Agreed… Almost the same thing I said

You’re missing the point - you’re going to find a lot more techs capable of correct designing, implementing, and administering a Cisco, Fortigate, etc. in the SMB space - because of that, unless you plan to stay with the company forever and never take vacations - the wiser financial choice for the company is a more expensive retail solution.

Also the all-in-one UTM, VPN, et al. functionality.

a senior network engineer

allow all any any

WTF…

AD is a legacy technology, in fairness onprem anything is legacy these days. If anyone even suggests putting in a new local AD environment I’d question their sanity and technical competence. Cloud IDPs and management aren’t the future they are the now.

Doing simple things with PA firewalls is no more difficult than any other enterprise-grade appliance, and in some ways are far simpler than doing an equivalent action on a Cisco. For example, the whole concept of security zones makes crafting policy much easier to understand for the layperson, as opposed to Cisco’s ACL-based plus security-level based approach. PA’s inspection logic also allows you to simple start out with a default permissive policy, then as the device operates, you can identify and classify traffic and create rules as you go. Good luck doing that with Cisco.

Why do i need these “all-in-one” guys who can only work with stupid and expensive stuff, while any sysadmin with his hands and brain working correctly can save lots of money for company, especially if it’s small business. You know man, these guys jumping from job to job are also bad choice. I won’t invest in expensive allinone shit just to make specialists comfortable.

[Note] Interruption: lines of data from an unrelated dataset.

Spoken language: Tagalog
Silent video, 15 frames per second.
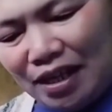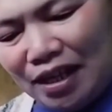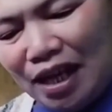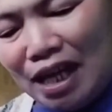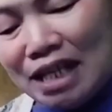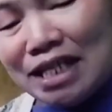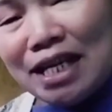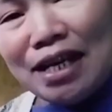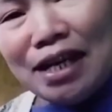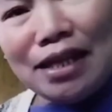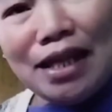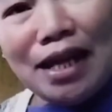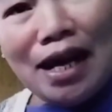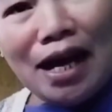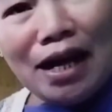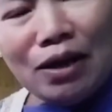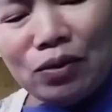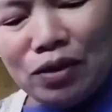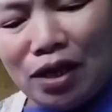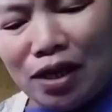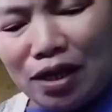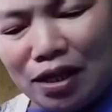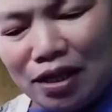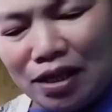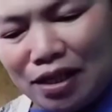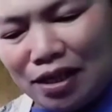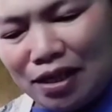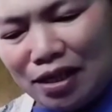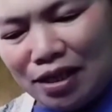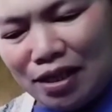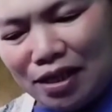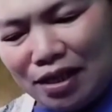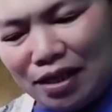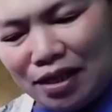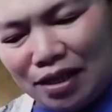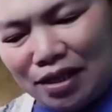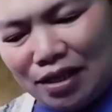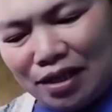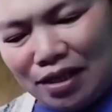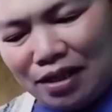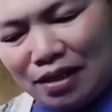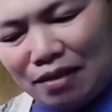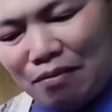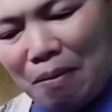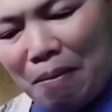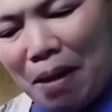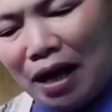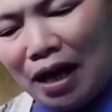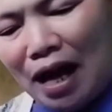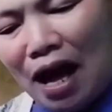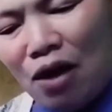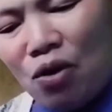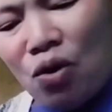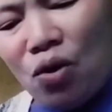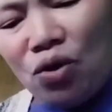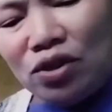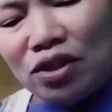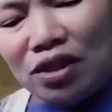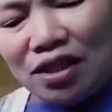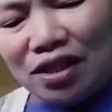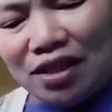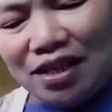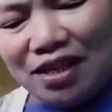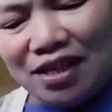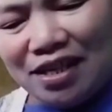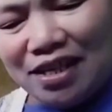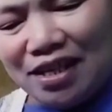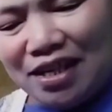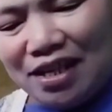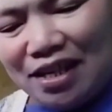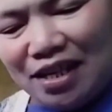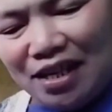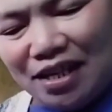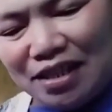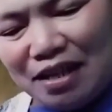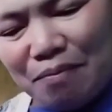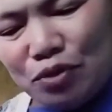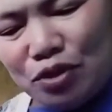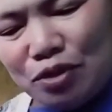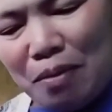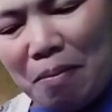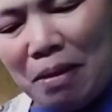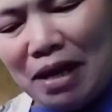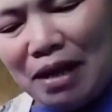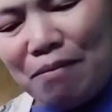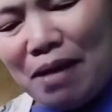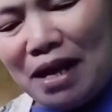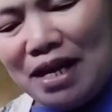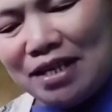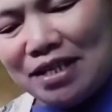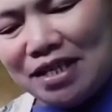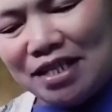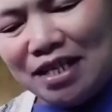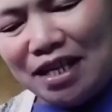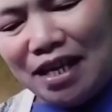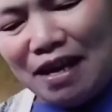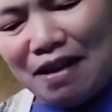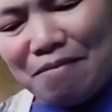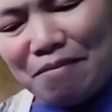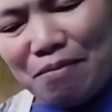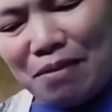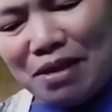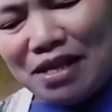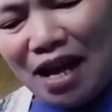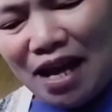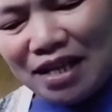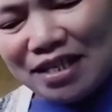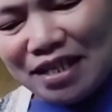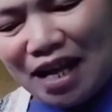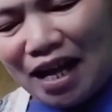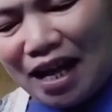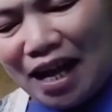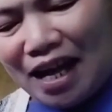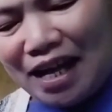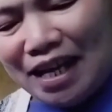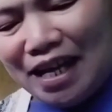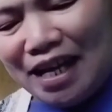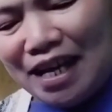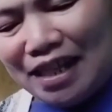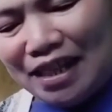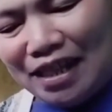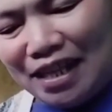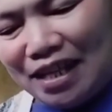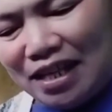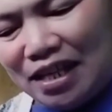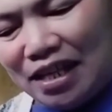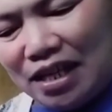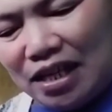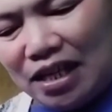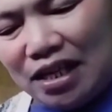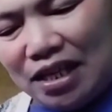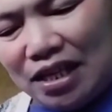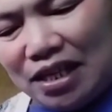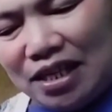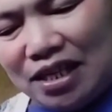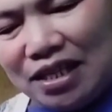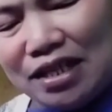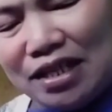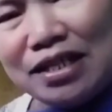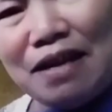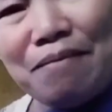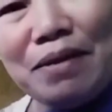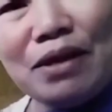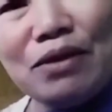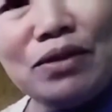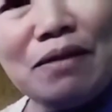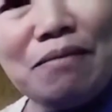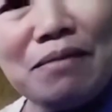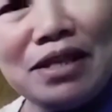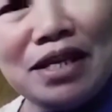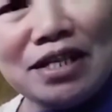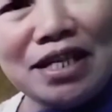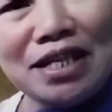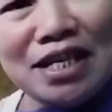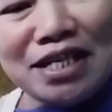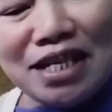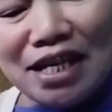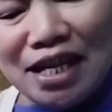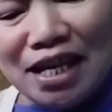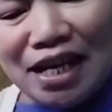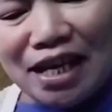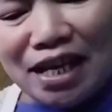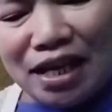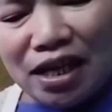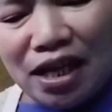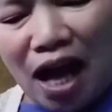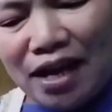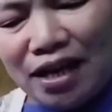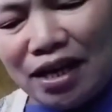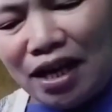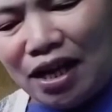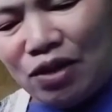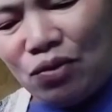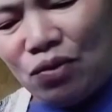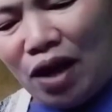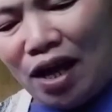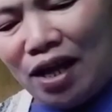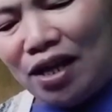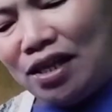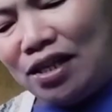gigisingin nila ako na Mama kaon. Tapos pabalik-balik si Siya, Mama Dax, kakain. Sasabi ko naman na, sige, sige, kain na kayo, kain.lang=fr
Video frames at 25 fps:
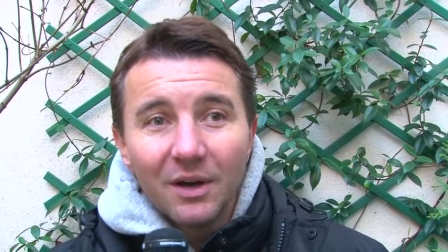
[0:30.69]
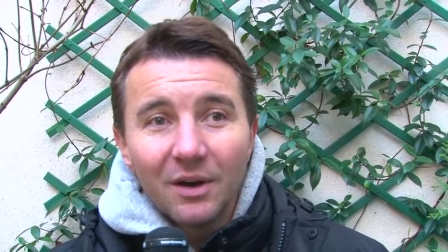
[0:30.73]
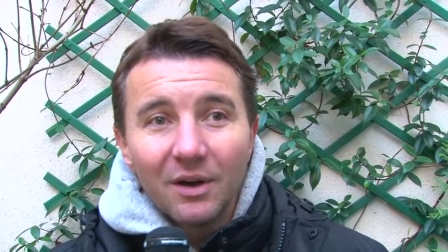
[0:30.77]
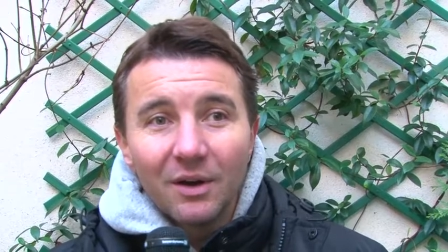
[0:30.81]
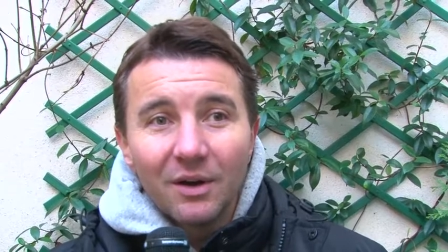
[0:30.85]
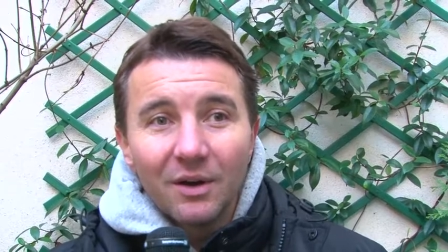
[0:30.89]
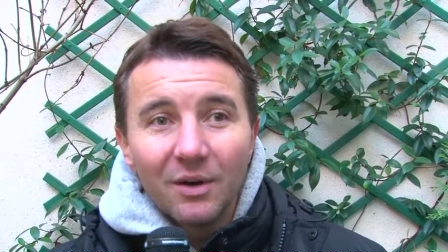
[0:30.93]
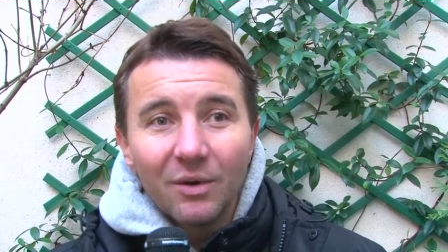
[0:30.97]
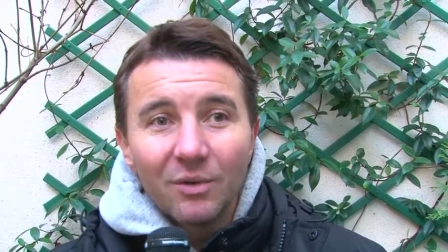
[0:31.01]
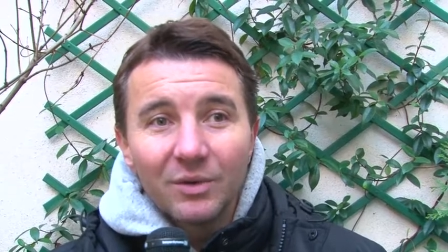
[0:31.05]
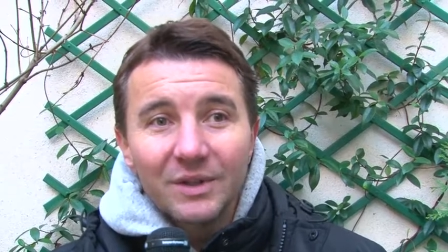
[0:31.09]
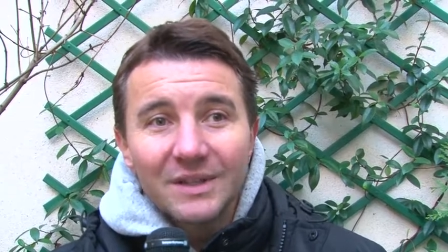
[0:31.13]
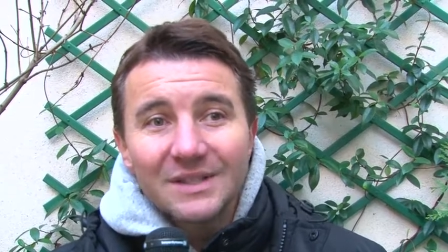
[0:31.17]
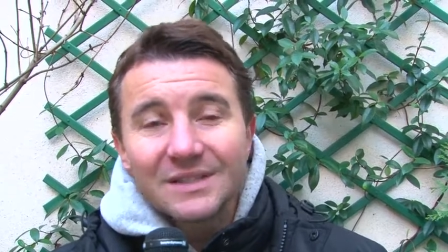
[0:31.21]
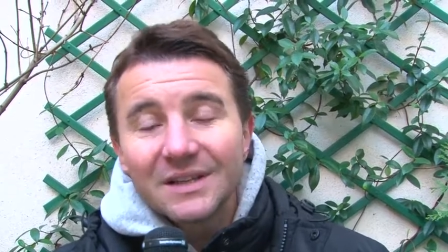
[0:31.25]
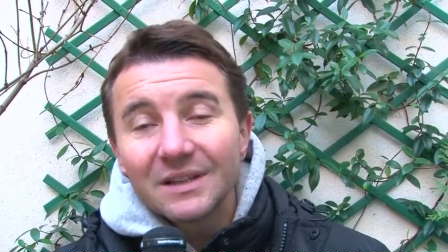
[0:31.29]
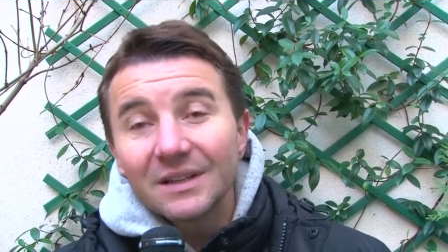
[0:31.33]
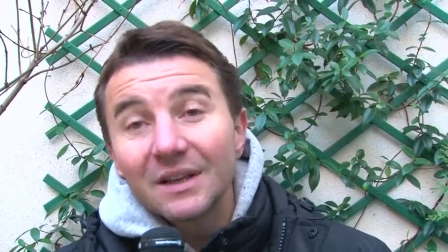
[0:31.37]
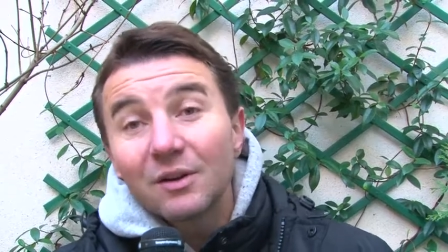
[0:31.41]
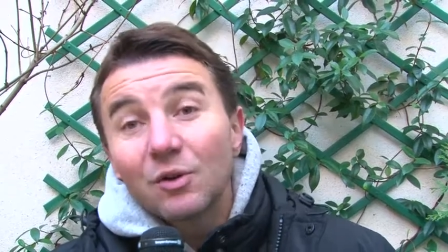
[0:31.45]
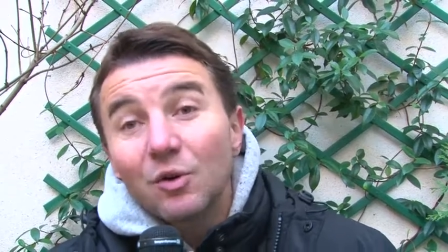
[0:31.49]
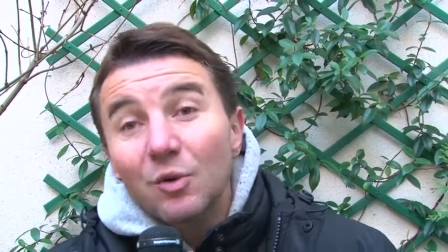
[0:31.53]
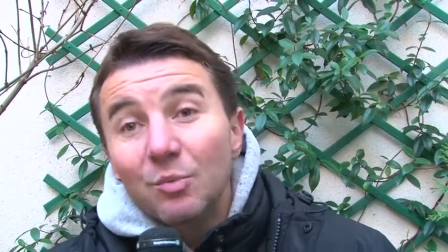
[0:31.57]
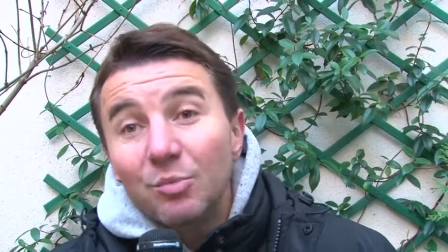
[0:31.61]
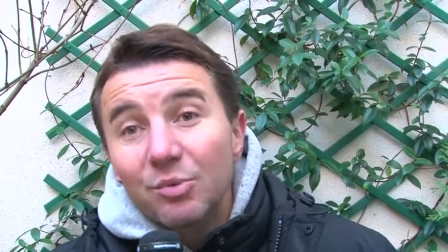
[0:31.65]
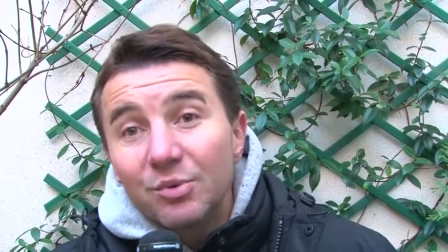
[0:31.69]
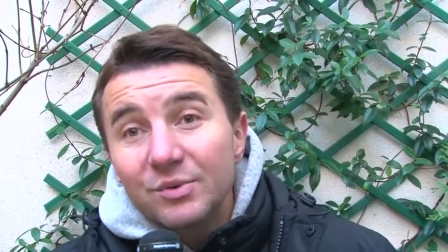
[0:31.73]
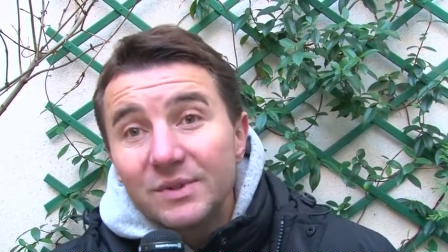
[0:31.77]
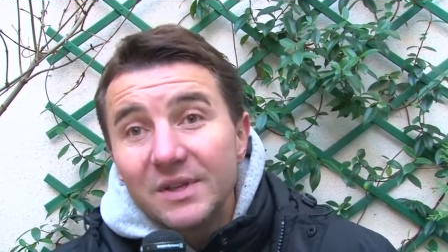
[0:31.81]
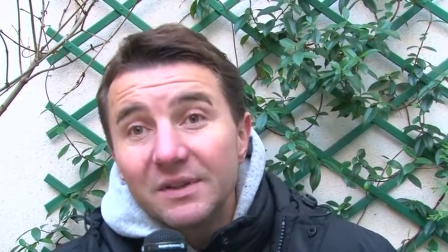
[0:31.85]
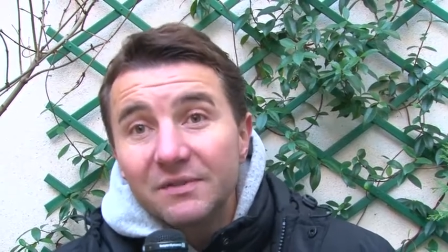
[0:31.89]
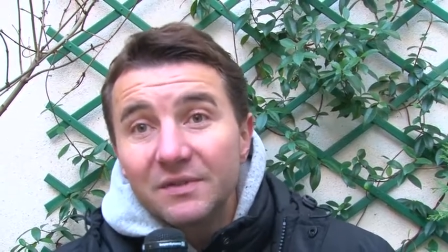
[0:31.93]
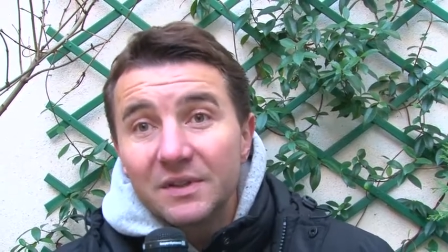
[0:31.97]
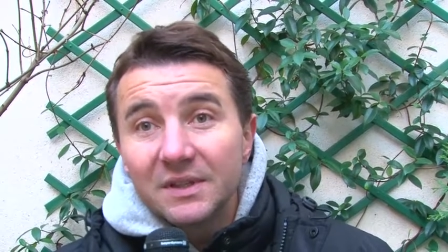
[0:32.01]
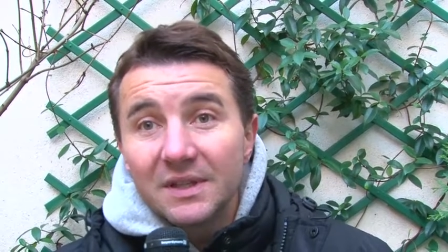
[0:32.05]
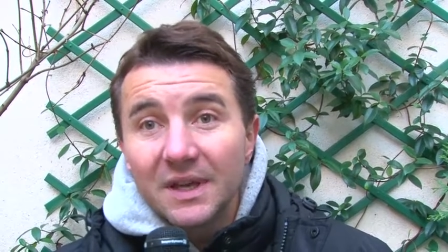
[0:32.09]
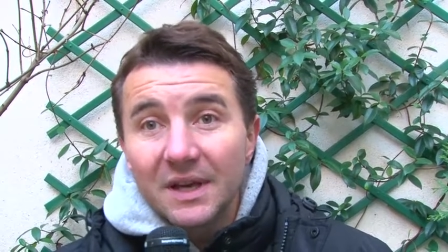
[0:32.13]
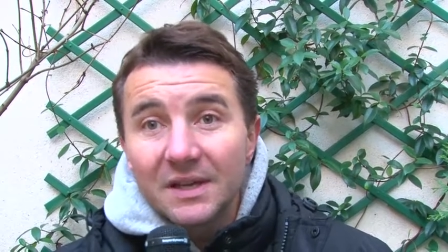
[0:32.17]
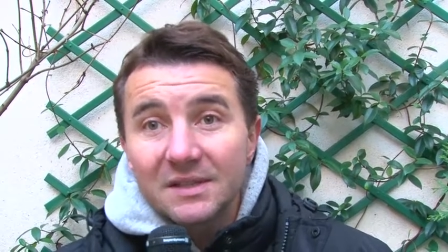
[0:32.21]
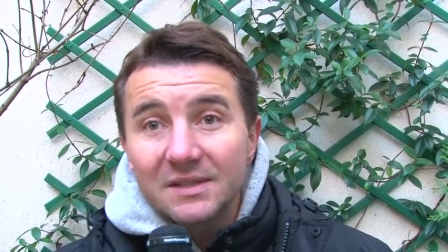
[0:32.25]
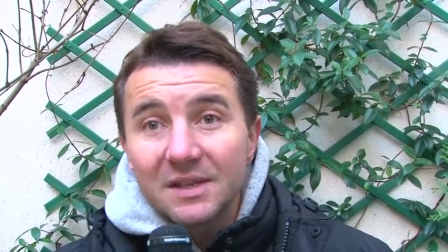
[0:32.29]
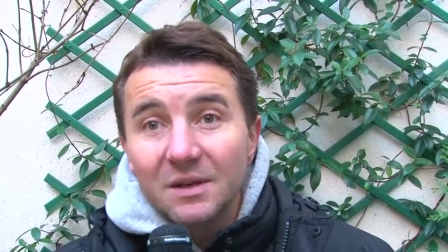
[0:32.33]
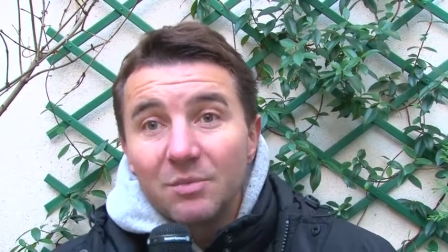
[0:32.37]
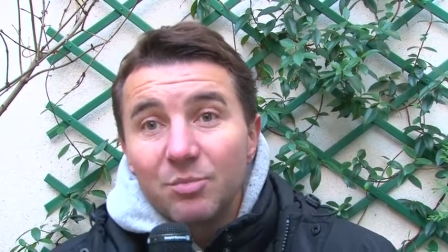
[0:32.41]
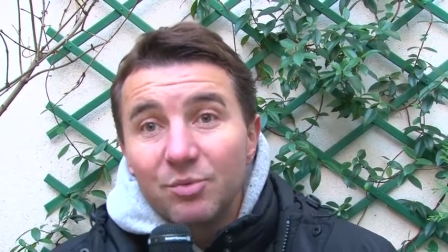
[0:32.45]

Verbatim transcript: Euh, on essaie d'être le plus efficace et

yep, needless to say he didnt last…

AD is not legacy, and onprem servers are not legacy. We implement new ADs frequently for existing companies, depending on their needs. We also have clients that are purely AAD. It just depends is the right answer.

We have been moving some users into an Azure AD environment, we do use office 365 and recently are moving users here onto the new windows 365 cloud VM’s so they can do all of their work on there and we can monitor it through azure AD.

You’re the one who just encouraged OP to take the same approach. How do you think that any any got there? It was “temporary”.

Never trust the department to give a shit about helping you refine security while everything is working. If you want them to care, get permission to lock something down, even if it’s just one user’s workstation. That guy becomes your best friend in reverse engineering all the rules.

Unless, you know, the application’s network requirements are actually documented accurately someplace. And money rains from the sky.

I’m sure there are limited scenarios where a new local AD still makes sense, I can’t think of any though. Are you servicing some niche markets?